Les Cahiers de l’actualité (blog), 20 janvier 2010, par Marie-Lucile Kubacki
Jeu de pistes du Baïkal au Gobi
Où Christian Garcin nous emmène en Mongolie sur les traces de son héros récurrent, Eugenio Tramonti, dans un voyage initiatique des plus troublants.
Christian Garcin aime les objets littéraires non identifiés, les labyrinthes de Borges, l’Asie, les terriers, les énigmes, les voyages, les films en noir en blanc, les hasards, les choses invisibles et les métamorphoses. La Piste mongole est tout cela à la fois.
À l’origine, une disparition. Celle d’Eugenio Tramonti, journaliste-écrivain, personnage et narrateur de deux précédents romans : Le Vol du pigeon voyageur et La Jubilation des hasards. Dans le troisième opus, Rosario Traunberg part en quête de son ami disparu quelque part en Mongolie, aidé par des compagnons de route attachants, imprévisibles et parfois inquiétants.

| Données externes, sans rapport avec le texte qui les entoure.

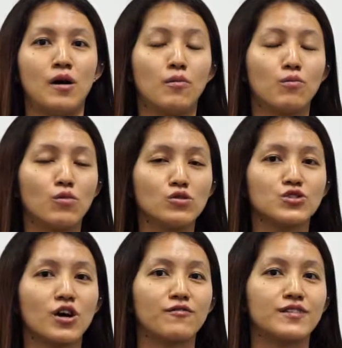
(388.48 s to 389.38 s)

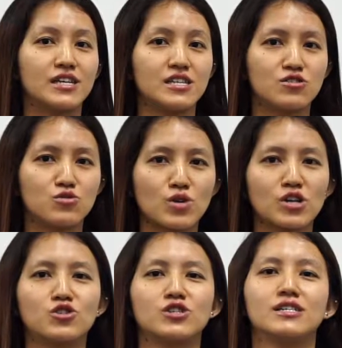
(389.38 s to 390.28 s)
Most of the
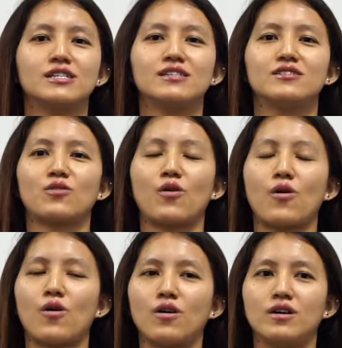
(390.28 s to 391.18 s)
instructions
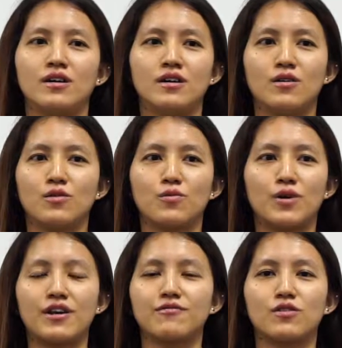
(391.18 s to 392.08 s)
or
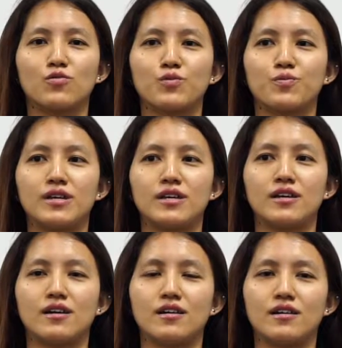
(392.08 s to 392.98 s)
whatever would
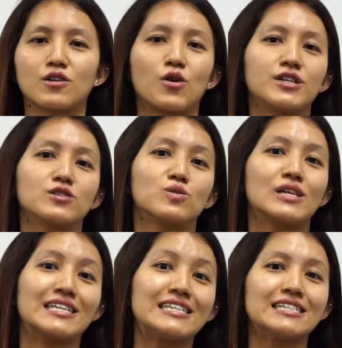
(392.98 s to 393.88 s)
be according to
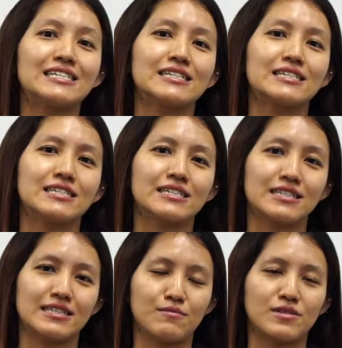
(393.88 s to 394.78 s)
the leader
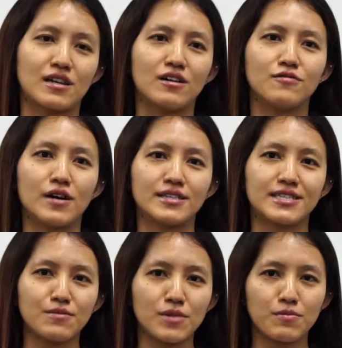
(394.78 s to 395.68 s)
themselves.
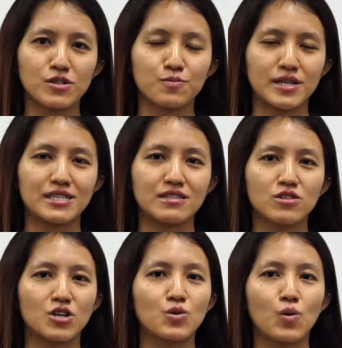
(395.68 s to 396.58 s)
Team members might still
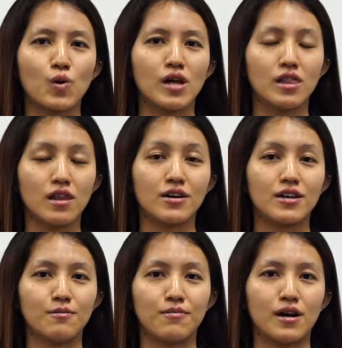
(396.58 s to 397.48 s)
not know a lot
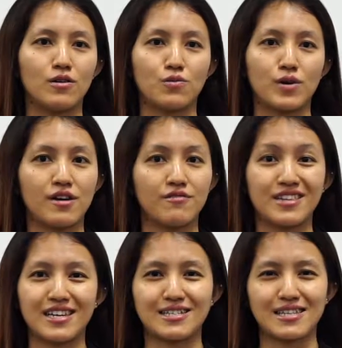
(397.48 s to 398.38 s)
about whatever
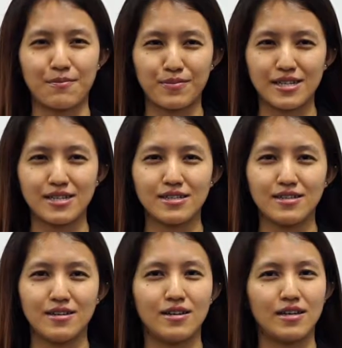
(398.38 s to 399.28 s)
that is happening
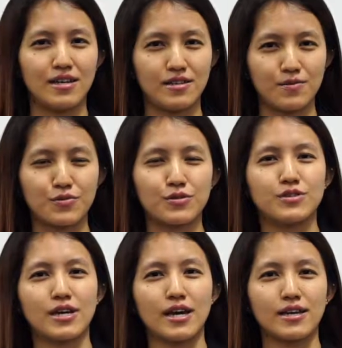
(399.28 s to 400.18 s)
in the
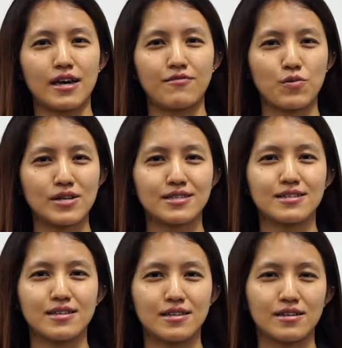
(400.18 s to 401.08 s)
project. Everyone's
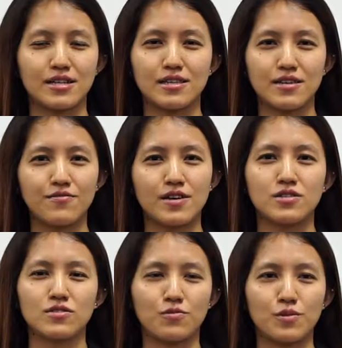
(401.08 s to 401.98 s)
still in the early
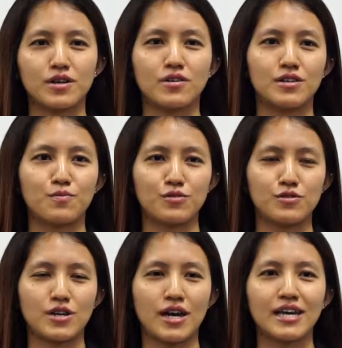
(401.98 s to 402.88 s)
phase of working on the
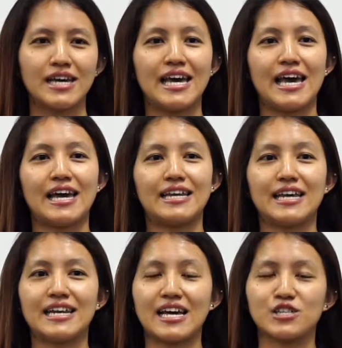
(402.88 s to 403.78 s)
project. And
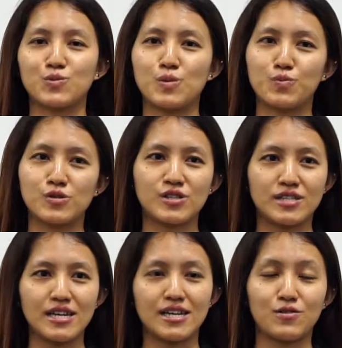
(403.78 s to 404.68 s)
then as we
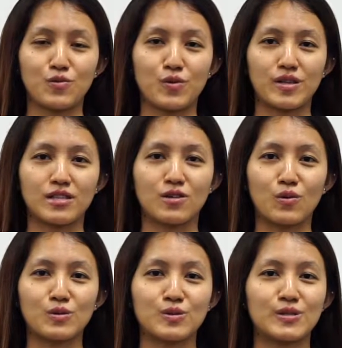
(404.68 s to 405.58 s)
proceed, we will
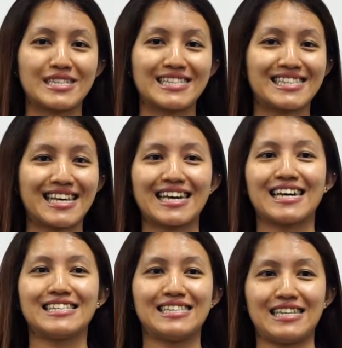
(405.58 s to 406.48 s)
go to the
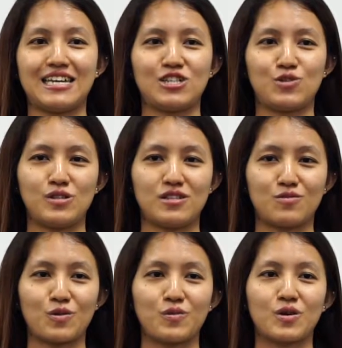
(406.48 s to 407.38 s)
second stage, which is
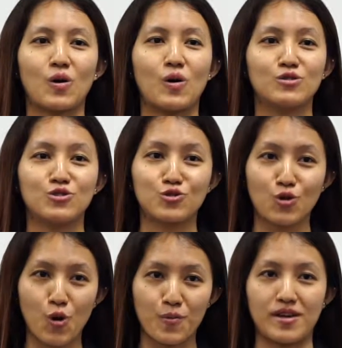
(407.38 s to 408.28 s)
what we call
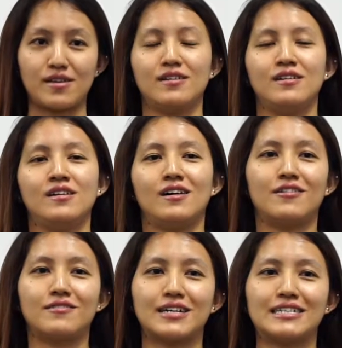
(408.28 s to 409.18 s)
storming.
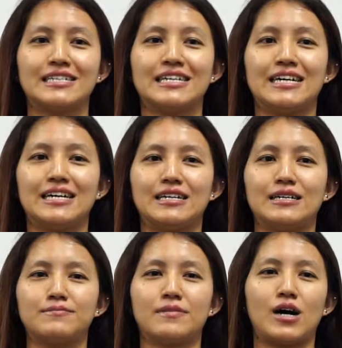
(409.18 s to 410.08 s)
All right.
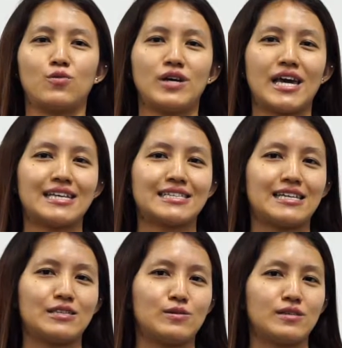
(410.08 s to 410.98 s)
Are we as
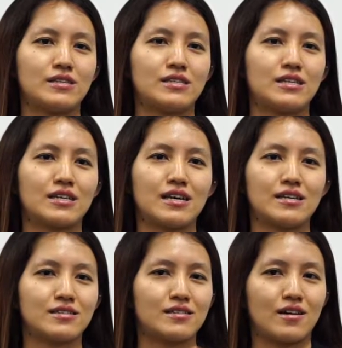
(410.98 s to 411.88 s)
enthusiastic
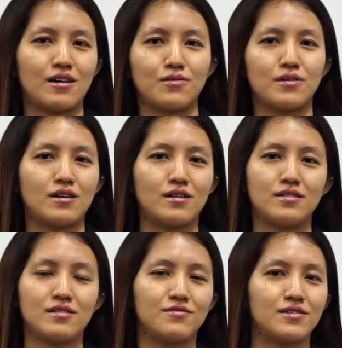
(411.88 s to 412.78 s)
as how we are
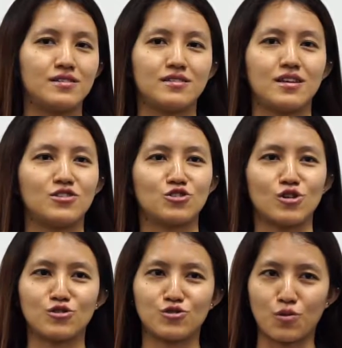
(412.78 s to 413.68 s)
in the first stage?
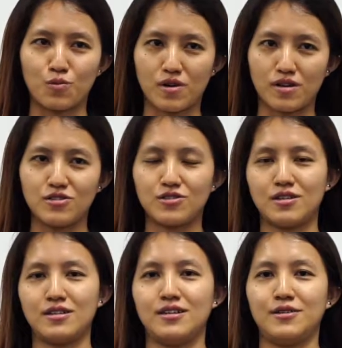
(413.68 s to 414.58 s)
Not so much.
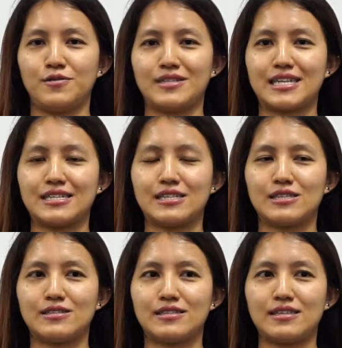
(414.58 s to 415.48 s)
We're starting
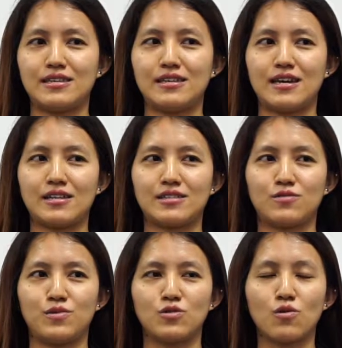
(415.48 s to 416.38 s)
to see,
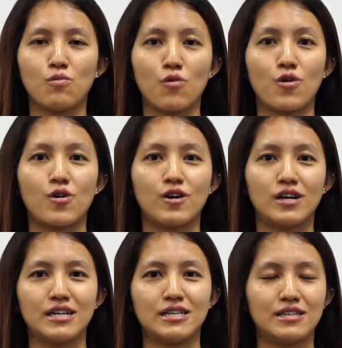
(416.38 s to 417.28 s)
as we know more
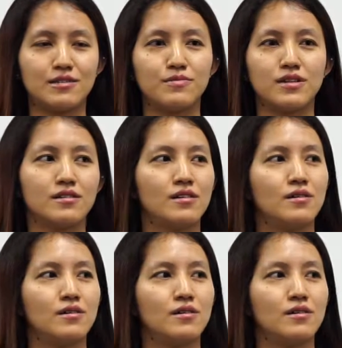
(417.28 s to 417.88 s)
a little bit,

Il y a Pagmajav, la chamane obèse un peu simplette, toujours en route vers d’improbables ailleurs comme la cabane à pattes de poule de la sorcière Sügündü-jambes-d’os alias Baba Yaga alias Soshana Stevens – protagoniste de La Jubilation des hasards. Chen Wanglin, dit Chen-le-maigre ou encore Chen-face-de-rat, l’inénarrable adolescent capable de maîtriser ses rêves, des rêves où il fait l’amour à la grosse Pagmajav au bord du lac Baïkal. Sa sœur, la très belle et très froide Chen Xuechen, mathématicienne lectrice d’Emily Brontë. Shamlayan, garnement intrépide qui s’incruste volontiers dans les rêves de Pagmajav et de Chen-le-maigre. L’oncle Onsum, sodomite de yaks. Irina, petite-fille lunaire de Soshana Stevens, « jeune sibérienne au sourire triste » située au carrefour des mondes et du temps, supérieurement lucide. Dianda, divinité lacustre au corps de renard indomptable. Geirg, l’otaku à l’écart du monde qui parle comme un sage : « Rien n’est simple, Wanglin. La réalité est un amalgame d’expériences qui interagissent selon des lois souvent imprévisibles. On ne la décrypte qu’à peine, et toujours selon une grille de lecture extrêmement réduite. Ouvre tes yeux et ton esprit, comme lorsque tu rêves ».
Les personnages se croisent et se répondent, se moquent et s’étonnent dans une polyphonie narrative où les voix ont des accents cyniques, naïfs, impertinents, sibyllins, tendres, cassants ou directs. Le traitement du temps relève de la virtuosité : retours en arrière, flash-forwards, ellipses, relectures d’un même événement par différents narrateurs, renvois à d’autres œuvres jalonnent le texte comme autant d’indices semés par l’auteur.
Vers la fin du roman, La Remontée des fleuves, un livre, déposé par un personnage déjà présent dans La Jubilation des hasards (qui, à l’origine, devait s’intituler La Remontée des fleuves), est retrouvé dans une cabane invisible au commun des mortels. Dans les pages d’une histoire imaginée par Chen Wanglin, on croise Zu Wenguang, zorro chinois sauveur de jeunes femmes mariées contre leur gré et héros du prochain livre de Garcin, Zorro, sous-titré « Un récit policier de Chen Wanglin », à paraître chez Verdier.
Dans ce labyrinthe de références internes à l’œuvre passée, présente et à venir, le lecteur, pris de vertige, en arrive à se demander s’il n’est pas le personnage qui s’ignore d’une fiction à la Borges.
L’écrivain ne s’épargne pas. Il sourit de lui-même et de sa manie à mélanger les identités à travers Chen Wanglin, l’un de ses avatars : « Tu veux ma photo ? Vas-y, photographie-moi, mais je risque d’être flou. Car vois-tu, je suis multiple. […] – Oui, Chen Wanglin, je suis aussi toi, vois-tu, je connais même ton nom, et je sais qui tu es, puisque je suis qui tu voudras. Or ce que tu voudras c’est ce que je voudrai. Car tu croyais écrire mon histoire quand c’est moi qui écrivais la tienne, et celle de tous les autres, y compris la mienne. »
Mieux vaut prendre le temps de lire La Piste mongole. C’est un livre-renard qui ne s’apprivoise pas facilement. Un récit-odyssée qui nous ramène à des émotions complexes et cachées : angoisse de l’inquiétante étrangeté, ensevelissement dans l’écriture et jubilation.